# Problem Set #3 (Task #1)
## Name: Sahithi Adari
### Date: 10/19/2020

In [2]:
import pandas as pd
import numpy as np
import country_converter as coco
import requests # For downloading the website
from bs4 import BeautifulSoup # For parsing the website
import time # To put the system to sleep
import random # for random numbers
import sqlite3

## Task 1: Data Acquisition

### Country Level Dataset

In [3]:
#Scraped the table of bilateral investment treaties and saved this as a 'main_url' variable
main_url = 'https://investmentpolicy.unctad.org/international-investment-agreements/by-economy'

#Made a get request for the 'main_url'
main_page = requests.get(main_url)

#Read the HTML tables into a list of DataFrame objects
bit = pd.read_html(main_page.text)

#Resaved the 0th index of 'bit' as dataframe to get the complete BIT table
bit_table = bit[0]

#Removed the 'No.' and 'Total TIPs' columns from the data
bit_table = bit_table.drop(columns = ['No.', '*  TOTAL TIPs'])

#Renamed the remaining 2 columns
bit_table = bit_table.rename(columns={"Name": "temp_country", "*  TOTAL BITs": "n_bits"})

In [4]:
#Created a new dataframe that would split 'n_bits' into 2 values
paren = bit_table["n_bits"].str.split("(", n = 1, expand = True)

#Resaved 'n_bits' as the first column of 'paren'
bit_table["n_bits"] = paren[0]

#Saved the second column as 'n_bits_active'
bit_table["n_bits_active"] = paren[1]

#Created a newdataframe that would split 'n_bits_active' into 2 values
space = bit_table["n_bits_active"].str.split(" ", n = 1, expand = True)

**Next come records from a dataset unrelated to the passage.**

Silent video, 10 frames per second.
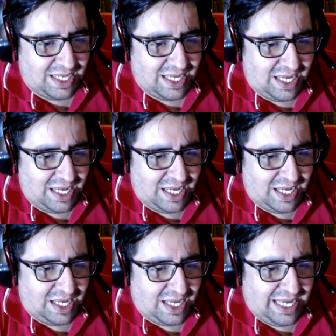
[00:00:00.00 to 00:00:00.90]

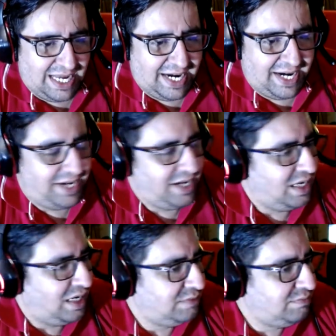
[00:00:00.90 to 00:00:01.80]
And
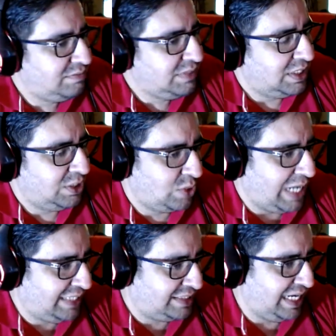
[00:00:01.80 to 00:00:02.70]
you
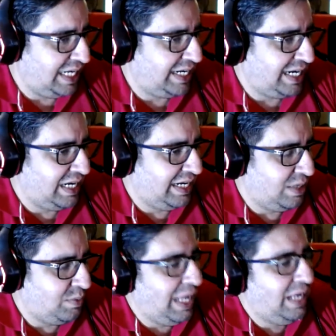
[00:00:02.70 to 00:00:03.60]
guys really did
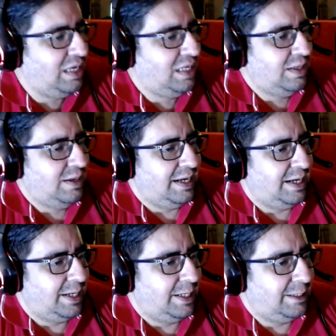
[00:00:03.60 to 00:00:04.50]
well.
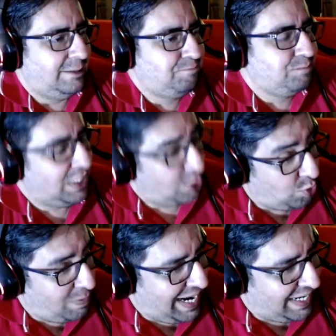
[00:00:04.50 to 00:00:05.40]
Too
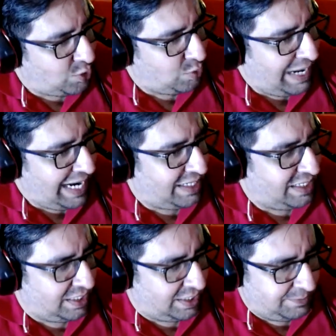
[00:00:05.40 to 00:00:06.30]
bad.
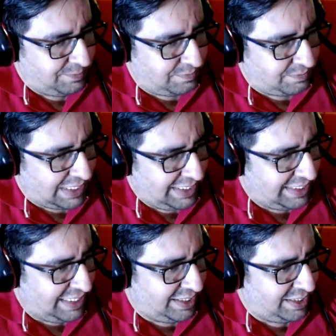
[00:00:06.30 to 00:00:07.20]

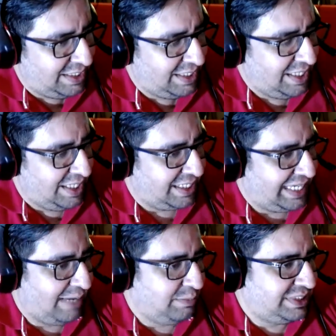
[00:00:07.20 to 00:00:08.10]
Nitin
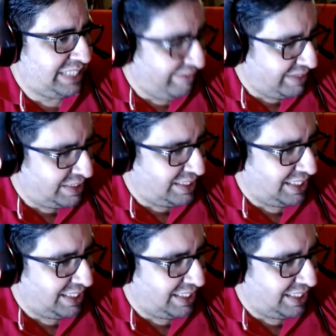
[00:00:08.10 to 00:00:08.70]
came seventh.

#Reasaved 'n_bit_active' as the first column of 'space' and filled NA values as 0
bit_table["n_bits_active"] = space[0].fillna(0)

In [5]:
#Change the datatype for all 3 columns of "bit_table"
bit_table['temp_country'] = bit_table['temp_country'].astype('string')
bit_table['n_bits'] = bit_table['n_bits'].astype('int')
bit_table['n_bits_active'] = bit_table['n_bits_active'].astype('int')

In [6]:
#Created a new list from the first column
bit_country = bit_table.temp_country.tolist()

#Country-converter object to restrict the set to only the official recognized UN members
cc_UN = coco.CountryConverter(only_UNmember=True)

#Ran cc_UN on 'bit_country' and saved that list as 'UN'
UN = cc_UN.convert(bit_country, to = 'name_short')

#Dropped the 'temp_country' column from the dataframe
bit_table = bit_table.drop(columns = "temp_country")

Anguilla not found in regex
Aruba not found in regex
Bermuda not found in regex
British Virgin Islands not found in regex
Cayman Islands not found in regex
Channel Islands not found in regex
Christmas Island not found in regex
Cocos (Keeling) Islands not found in regex
Cook Islands not found in regex
Curaçao not found in regex
Faeroe Islands not found in regex
Falkland Islands (Malvinas) not found in regex
French Guiana not found in regex
French Polynesia not found in regex
Gibraltar not found in regex
Greenland not found in regex
Guadeloupe not found in regex
Guam not found in regex
Holy See not found in regex
Hong Kong, China SAR not found in regex
Isle of Man not found in regex
Macao, China SAR not found in regex
Martinique not found in regex
Mayotte not found in regex
Montserrat not found in regex
New Caledonia not found in regex
Niue not found in regex
Norfolk Island not found in regex
Northern Mariana Islands not found in regex
Pitcairn not found in regex
Puerto Rico not found in

Because 'cc_UN' replaces any country that is not a UN member nation with "not found" I felt fairly comfortable in dropping the original *temp_country* column from *bit_table*. I replaced this column with values from the *UN* list and called this new column *country* as the order will still be the same.

In [7]:
#Created a new column called 'country' and set those values as 'UN'
bit_table["country"] = UN

#Set the index as the 'country' column
bit_table = bit_table.set_index('country')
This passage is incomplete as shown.